Retry logic is the first tool most teams reach for when webhook delivery fails. It works well when failures are transient — a destination that was briefly overloaded recovers, the retry succeeds, and everything continues. But retry logic has a blind spot: it doesn't distinguish between a destination that's temporarily slow and one that's been misconfigured, decommissioned, or silently broken for three days.

When you retry into a broken destination indefinitely, you accumulate a backlog of queued jobs, burn delivery worker capacity on requests that will never succeed, and delay delivery to all your other destinations as the queue grows. The fix is destination health scoring: a lightweight signal that tells your delivery system when to back off, notify the customer, or pause delivery entirely.

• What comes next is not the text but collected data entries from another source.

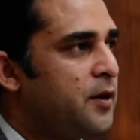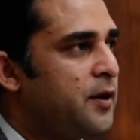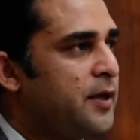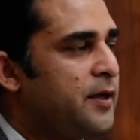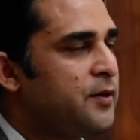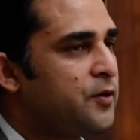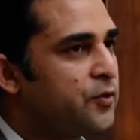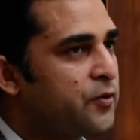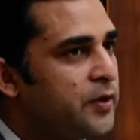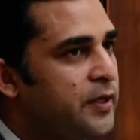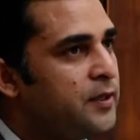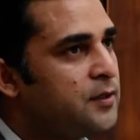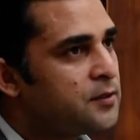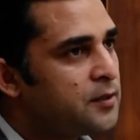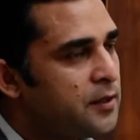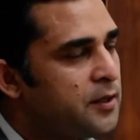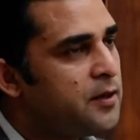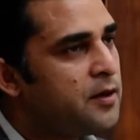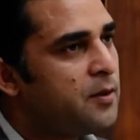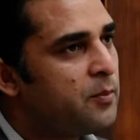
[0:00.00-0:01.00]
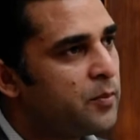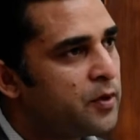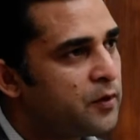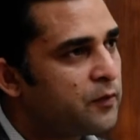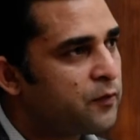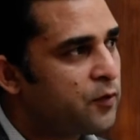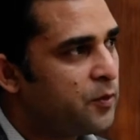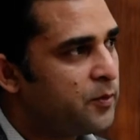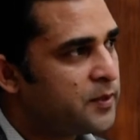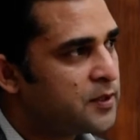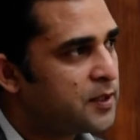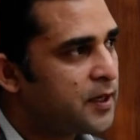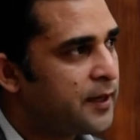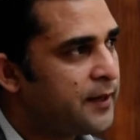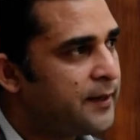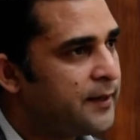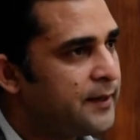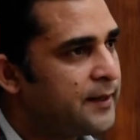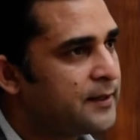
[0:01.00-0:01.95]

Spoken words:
increase in number of homicide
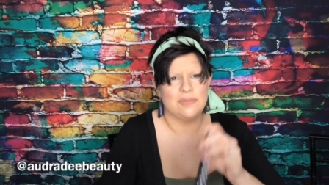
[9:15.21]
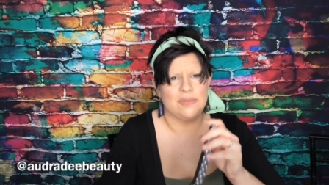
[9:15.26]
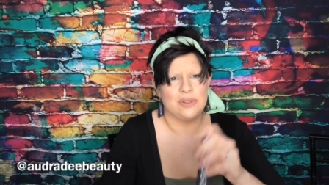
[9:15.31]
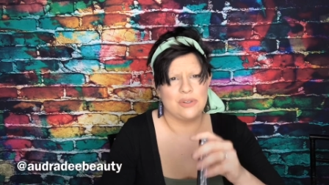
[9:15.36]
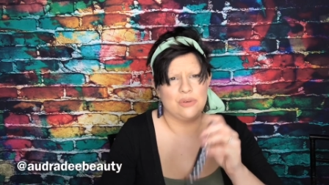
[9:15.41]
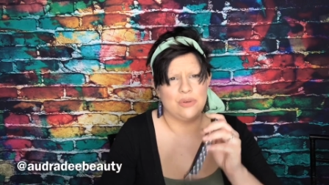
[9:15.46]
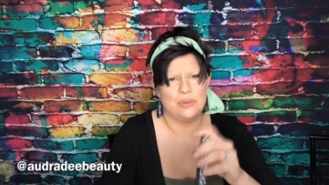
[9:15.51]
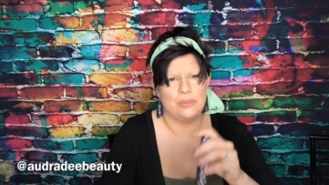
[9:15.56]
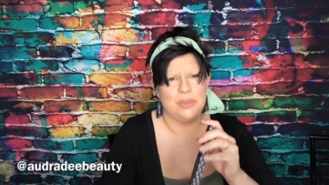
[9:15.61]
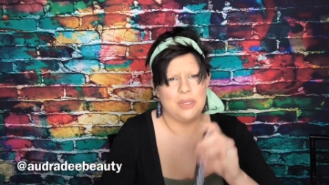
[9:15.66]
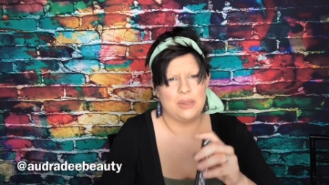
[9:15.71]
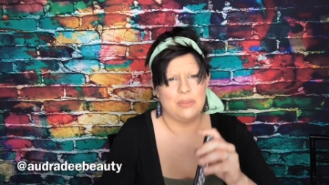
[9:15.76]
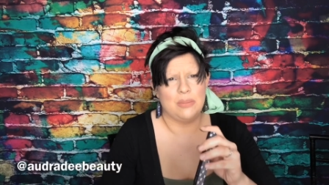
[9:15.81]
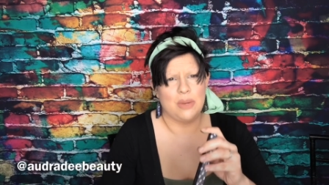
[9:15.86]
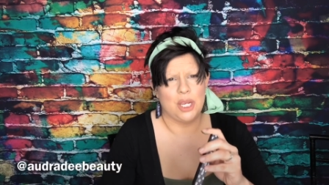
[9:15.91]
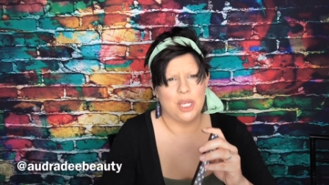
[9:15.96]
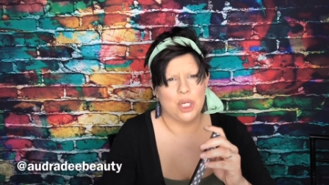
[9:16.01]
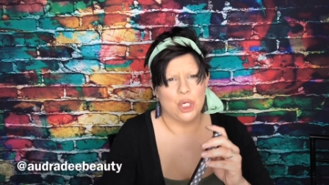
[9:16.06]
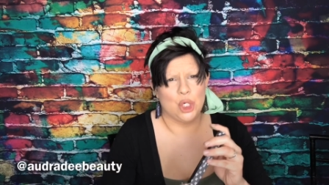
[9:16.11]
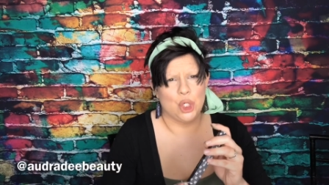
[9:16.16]
if this would be
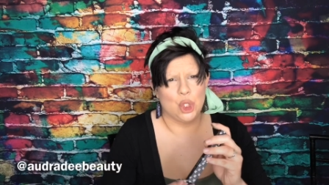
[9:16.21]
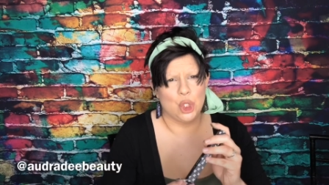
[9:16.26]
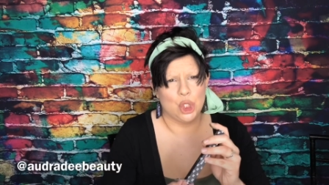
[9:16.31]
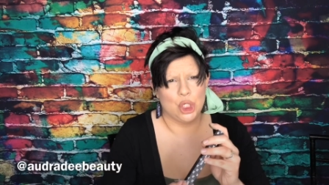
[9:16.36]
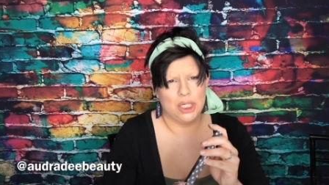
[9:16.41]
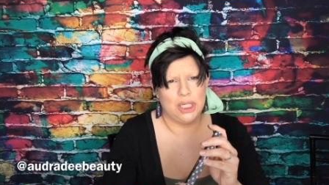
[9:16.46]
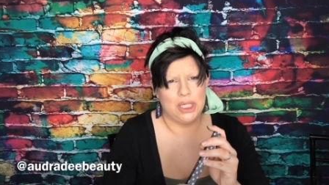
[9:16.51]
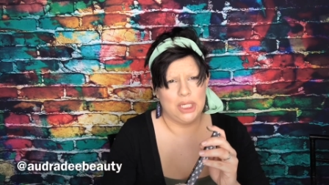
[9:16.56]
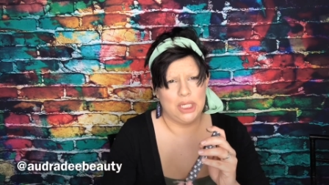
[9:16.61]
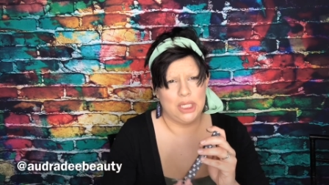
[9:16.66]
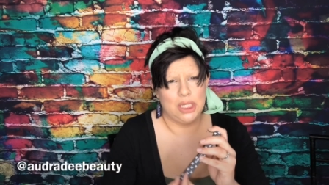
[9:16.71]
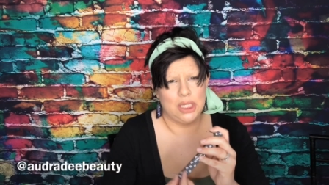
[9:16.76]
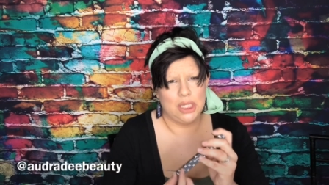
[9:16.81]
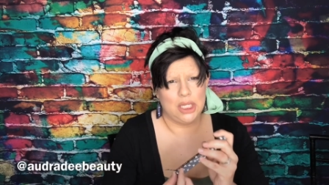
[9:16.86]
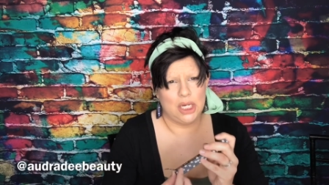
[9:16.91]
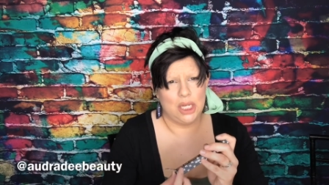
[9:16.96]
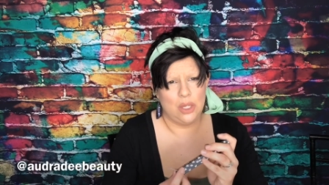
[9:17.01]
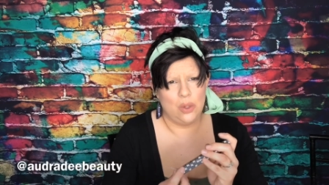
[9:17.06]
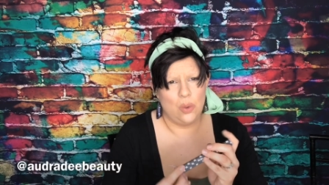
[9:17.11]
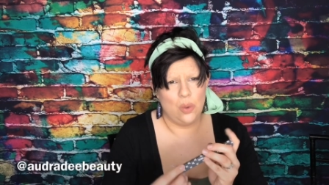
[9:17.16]
my green
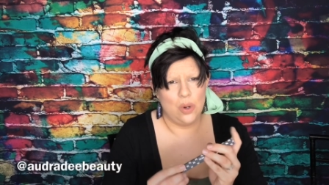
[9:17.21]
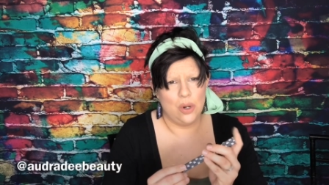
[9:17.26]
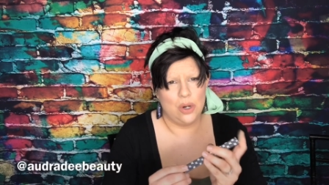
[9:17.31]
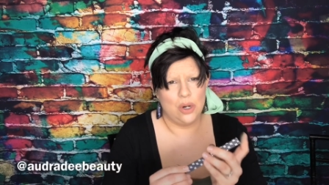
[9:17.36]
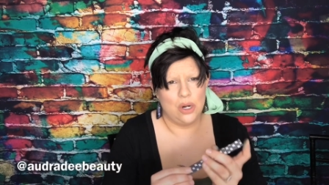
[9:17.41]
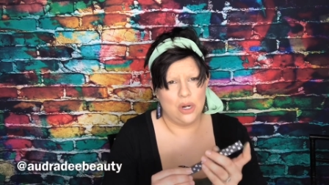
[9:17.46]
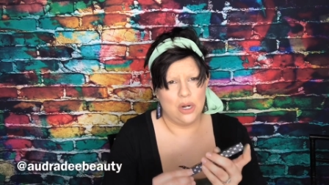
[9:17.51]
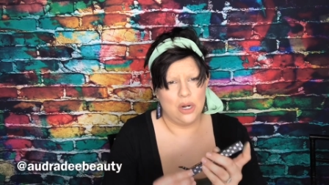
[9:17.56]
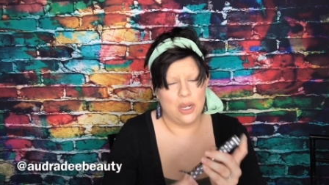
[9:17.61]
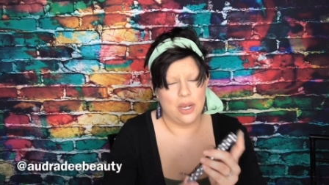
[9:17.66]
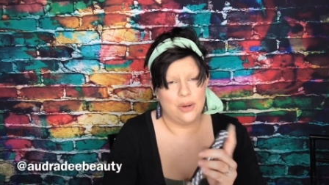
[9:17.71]
that I ordered.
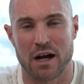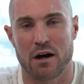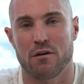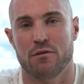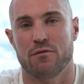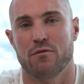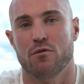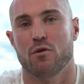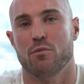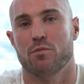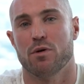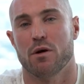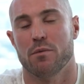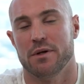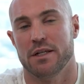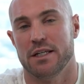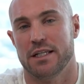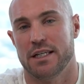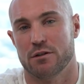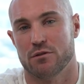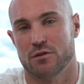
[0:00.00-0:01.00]
out of 4
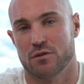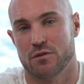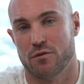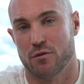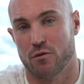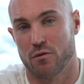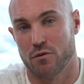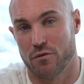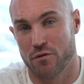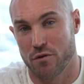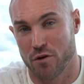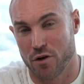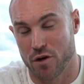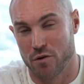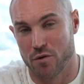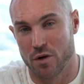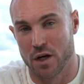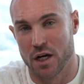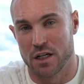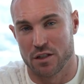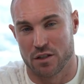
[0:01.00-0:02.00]
property deals fall
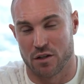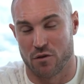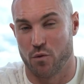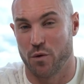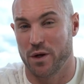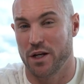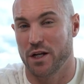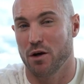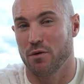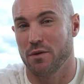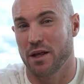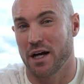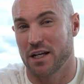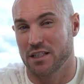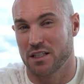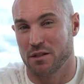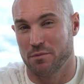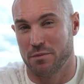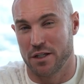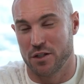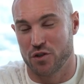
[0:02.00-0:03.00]
through. So if we know
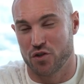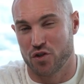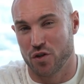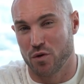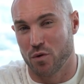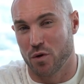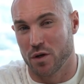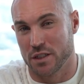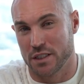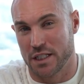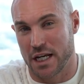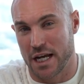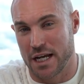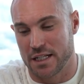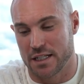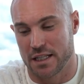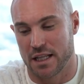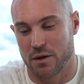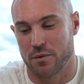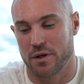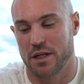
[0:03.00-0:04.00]
that to be true on
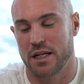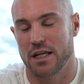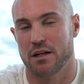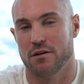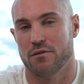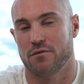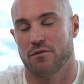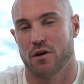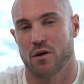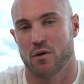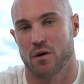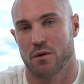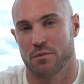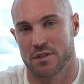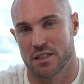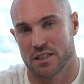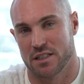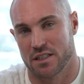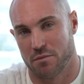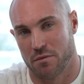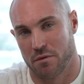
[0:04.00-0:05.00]
data, then we need a follow-up
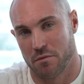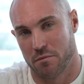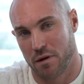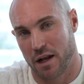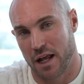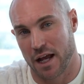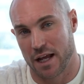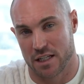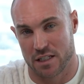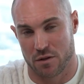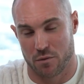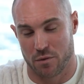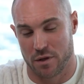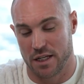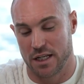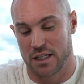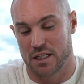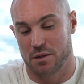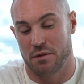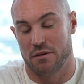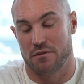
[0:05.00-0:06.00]
system in place. And we
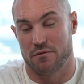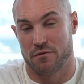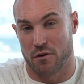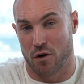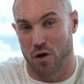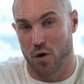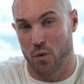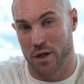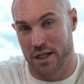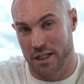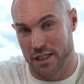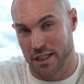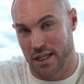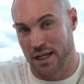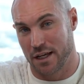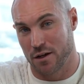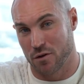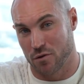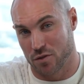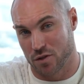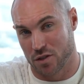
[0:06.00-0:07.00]
need to be following
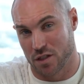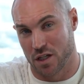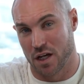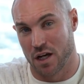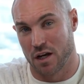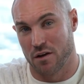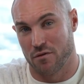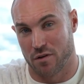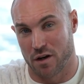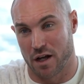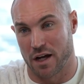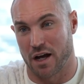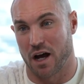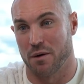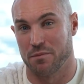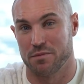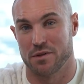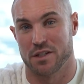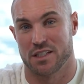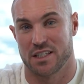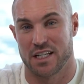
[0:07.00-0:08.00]
deals for like
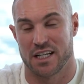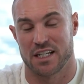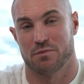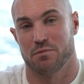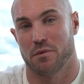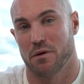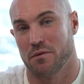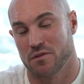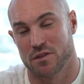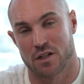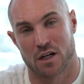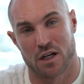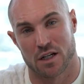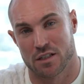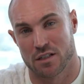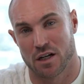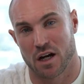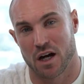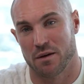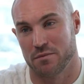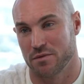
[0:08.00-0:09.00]
up to 6 months at a
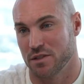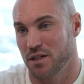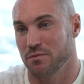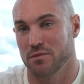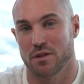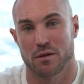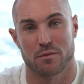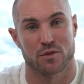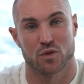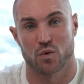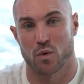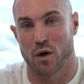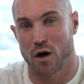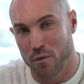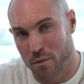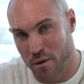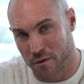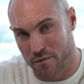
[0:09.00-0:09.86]
time, sometimes 12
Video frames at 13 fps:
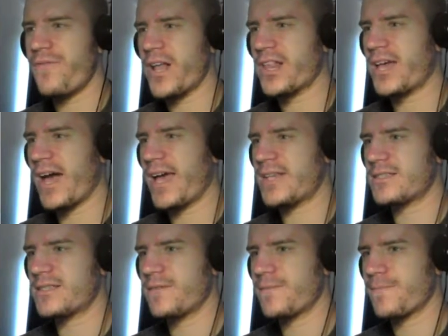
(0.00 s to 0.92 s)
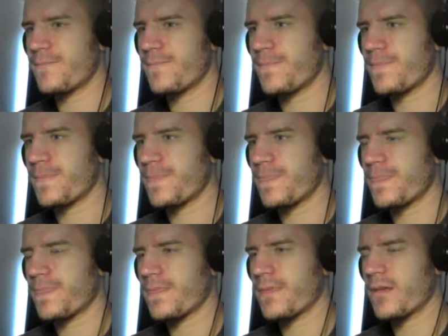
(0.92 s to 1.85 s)
guys.
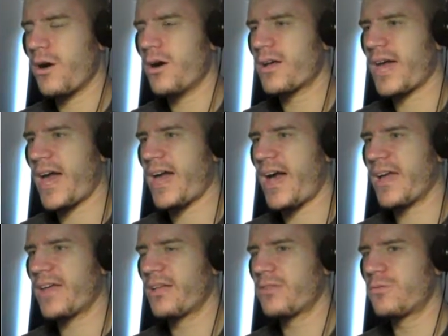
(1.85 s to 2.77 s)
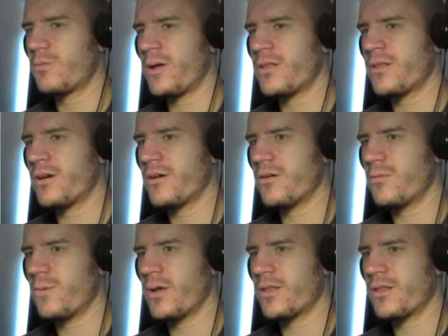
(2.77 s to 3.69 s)
Okay, I killed one uh,
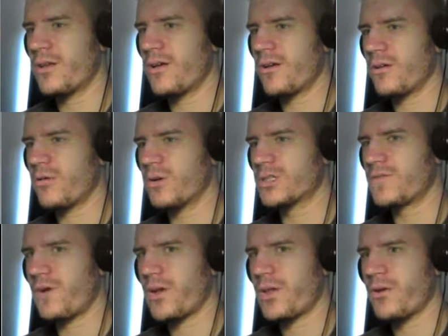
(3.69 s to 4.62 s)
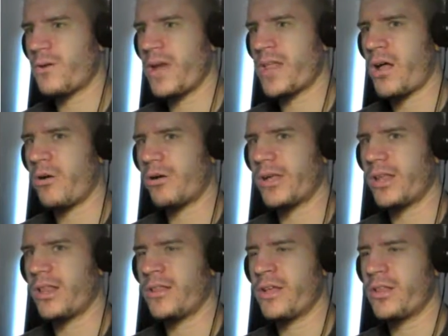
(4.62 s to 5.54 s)
one ghost for you, and I'll kill
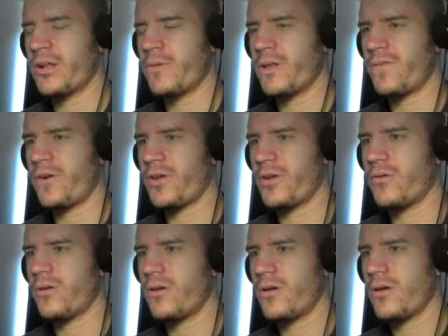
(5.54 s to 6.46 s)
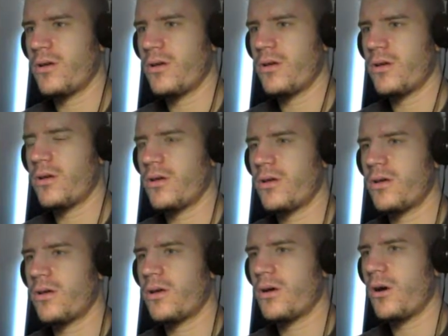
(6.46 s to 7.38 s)
another one for you.
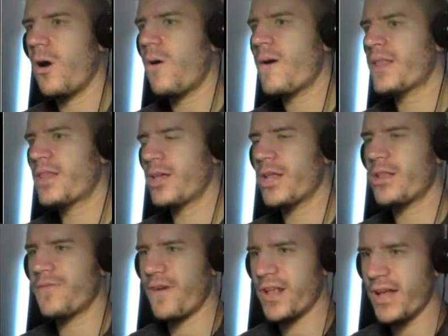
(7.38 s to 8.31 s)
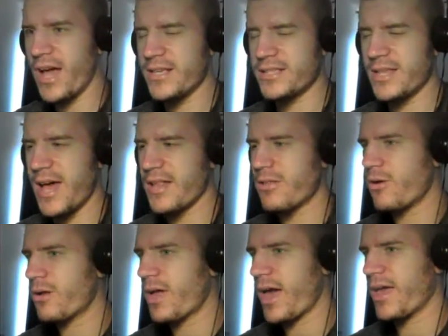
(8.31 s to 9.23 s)
Oh, and the other fat guy is dead.
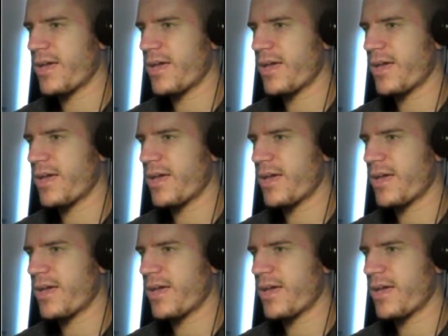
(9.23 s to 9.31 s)
Okay,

What "Unhealthy" Actually Means

Not every failed HTTP response means the destination is broken. A 429 means your delivery rate exceeds the destination's capacity — the fix is throttling, not disabling. A 503 that clears in two minutes is noise. A consistent stream of 500s over 30 minutes is a real signal.

The useful failure categories are:

Outcome	Likely Cause	Response
HTTP 4xx (not 429)	Misconfigured destination, expired auth, wrong URL	Likely broken — alert immediately
HTTP 5xx	Destination is erroring internally	Degrade score, retry with backoff
Connection timeout	Host unreachable or TLS failure	Degrade score aggressively
DNS resolution failure	Destination URL is invalid or domain no longer exists	Pause immediately
HTTP 429	Rate limited by destination	Throttle, do not degrade health score
HTTP 200/201	Success	Recover health score

The key insight is that 4xx responses (other than 429) should degrade the health score faster than 5xx responses. A 404 or 401 is unlikely to resolve on its own. A 503 might.

The Health Score Model

A simple and durable model is a sliding-window success rate computed over the last N delivery attempts per destination. You don't need a time-series database for this — your delivery attempts table already has the data.

sql

-- Health score: success rate over the last 50 attempts
SELECT
    destination_id,
    COUNT(*) AS total,
    SUM(CASE WHEN outcome = 'success' THEN 1 ELSE 0 END) AS successes,
    ROUND(
        100.0 * SUM(CASE WHEN outcome = 'success' THEN 1 ELSE 0 END) / COUNT(*),
        1
    ) AS success_rate_pct
FROM (
    SELECT destination_id, outcome
    FROM delivery_attempts
    WHERE destination_id = $1
    ORDER BY created_at DESC
    LIMIT 50
) recent
GROUP BY destination_id;

This gives you a percentage. You can define thresholds:

Success Rate	Status	Action
95–100%	Healthy	No action
75–94%	Degraded	Alert customer, increase retry interval
50–74%	Critical	Alert customer, consider pause
< 50%	Unhealthy	Auto-pause delivery

The window size (50 attempts) is a tradeoff. A smaller window reacts faster but produces more false positives for bursty failures. A larger window is more accurate but slower to catch a newly broken destination. 50 is a reasonable starting point; tune it based on your typical delivery volume per destination.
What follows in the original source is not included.